**Assignment**
Could you retype the records word for word but without any pictures?

**Stored dataset items**
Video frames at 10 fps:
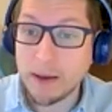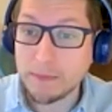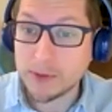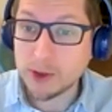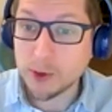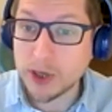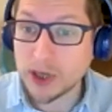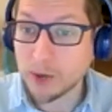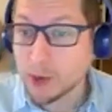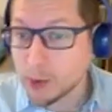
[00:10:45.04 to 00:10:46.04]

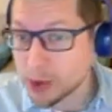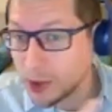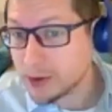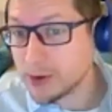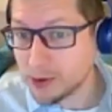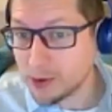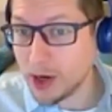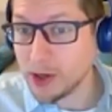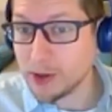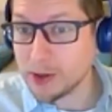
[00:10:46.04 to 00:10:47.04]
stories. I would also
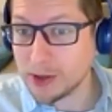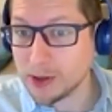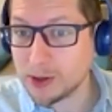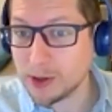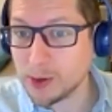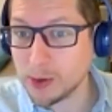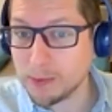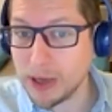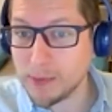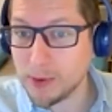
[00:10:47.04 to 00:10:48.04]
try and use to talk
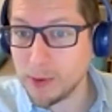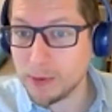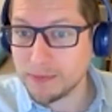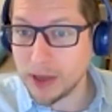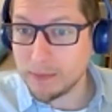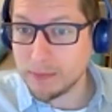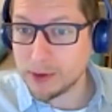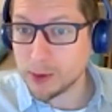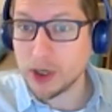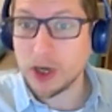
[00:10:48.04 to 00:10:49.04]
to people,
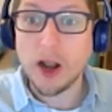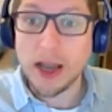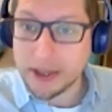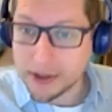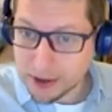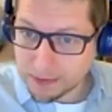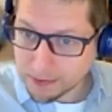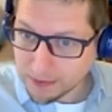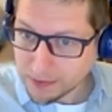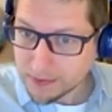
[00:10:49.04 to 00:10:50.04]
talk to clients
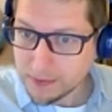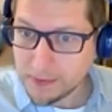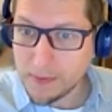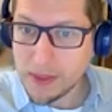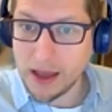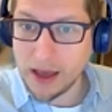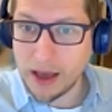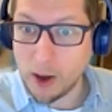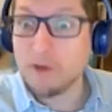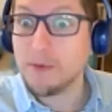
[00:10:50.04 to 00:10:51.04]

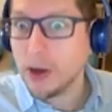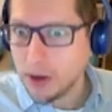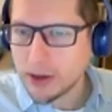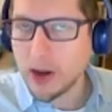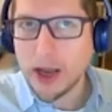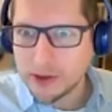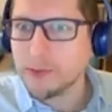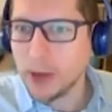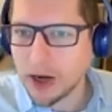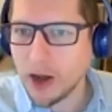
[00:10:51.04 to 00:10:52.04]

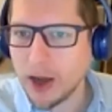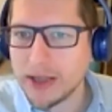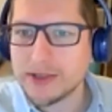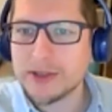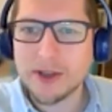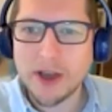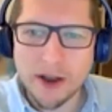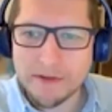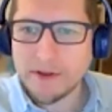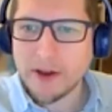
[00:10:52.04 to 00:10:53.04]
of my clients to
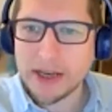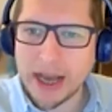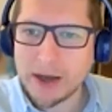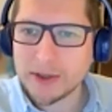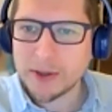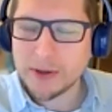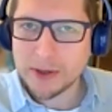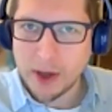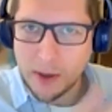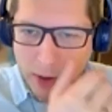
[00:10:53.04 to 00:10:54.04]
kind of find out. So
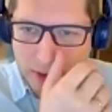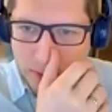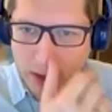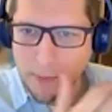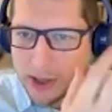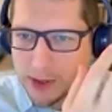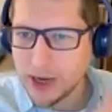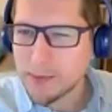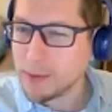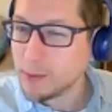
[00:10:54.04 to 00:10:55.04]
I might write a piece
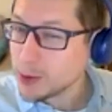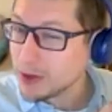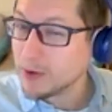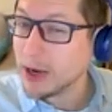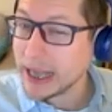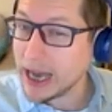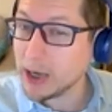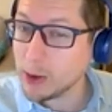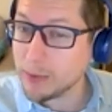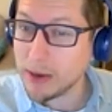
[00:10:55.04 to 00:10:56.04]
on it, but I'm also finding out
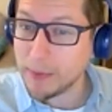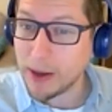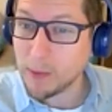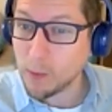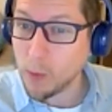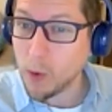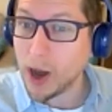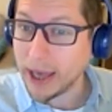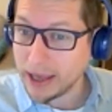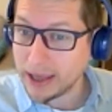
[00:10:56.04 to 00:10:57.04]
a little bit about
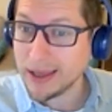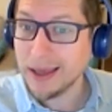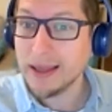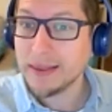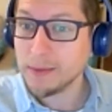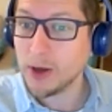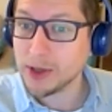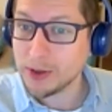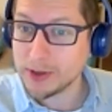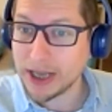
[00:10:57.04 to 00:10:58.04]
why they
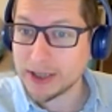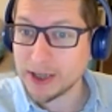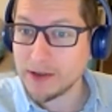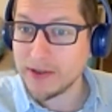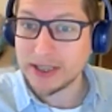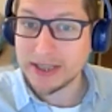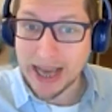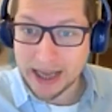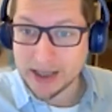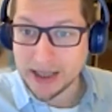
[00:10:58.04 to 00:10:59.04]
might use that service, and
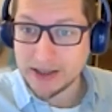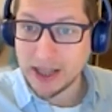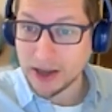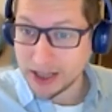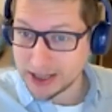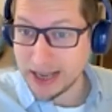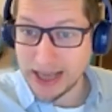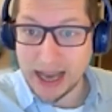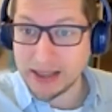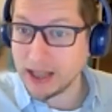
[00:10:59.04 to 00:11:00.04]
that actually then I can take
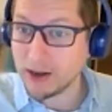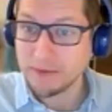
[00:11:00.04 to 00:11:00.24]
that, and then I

**Response**
Video frames at 10 fps:
[00:10:45.04 to 00:10:46.04]

[00:10:46.04 to 00:10:47.04]
stories. I would also
[00:10:47.04 to 00:10:48.04]
try and use to talk
[00:10:48.04 to 00:10:49.04]
to people,
[00:10:49.04 to 00:10:50.04]
talk to clients
[00:10:50.04 to 00:10:51.04]

[00:10:51.04 to 00:10:52.04]

[00:10:52.04 to 00:10:53.04]
of my clients to
[00:10:53.04 to 00:10:54.04]
kind of find out. So
[00:10:54.04 to 00:10:55.04]
I might write a piece
[00:10:55.04 to 00:10:56.04]
on it, but I'm also finding out
[00:10:56.04 to 00:10:57.04]
a little bit about
[00:10:57.04 to 00:10:58.04]
why they
[00:10:58.04 to 00:10:59.04]
might use that service, and
[00:10:59.04 to 00:11:00.04]
that actually then I can take
[00:11:00.04 to 00:11:00.24]
that, and then I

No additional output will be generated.